- [Task statement] Write the listing out again word for word, excluding any pictures.

_ _ _ _

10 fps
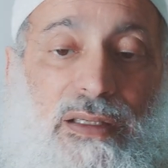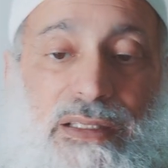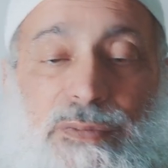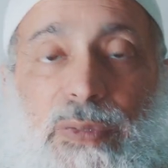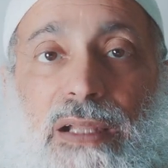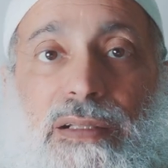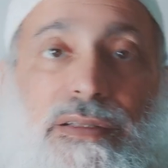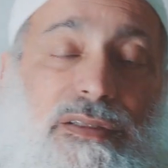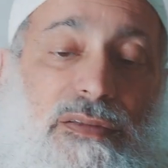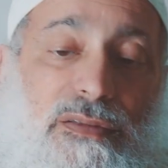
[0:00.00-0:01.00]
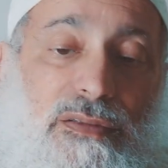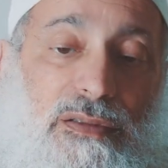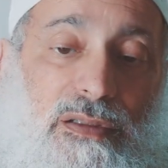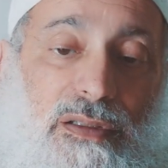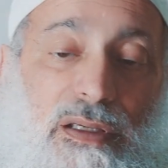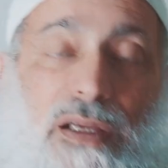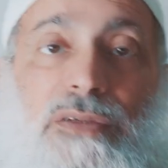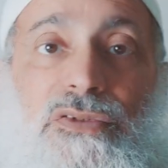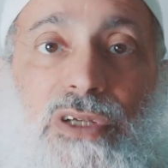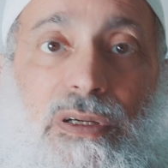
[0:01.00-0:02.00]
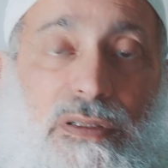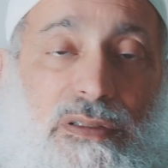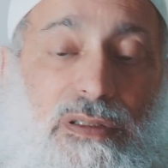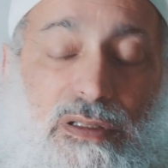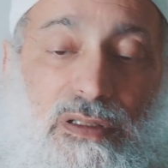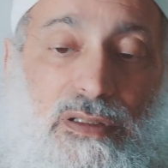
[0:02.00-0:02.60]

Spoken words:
expelled, injured,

_ _ _ _

- [Solution to this task]
10 fps
[0:00.00-0:01.00]
[0:01.00-0:02.00]
[0:02.00-0:02.60]

Spoken words:
expelled, injured,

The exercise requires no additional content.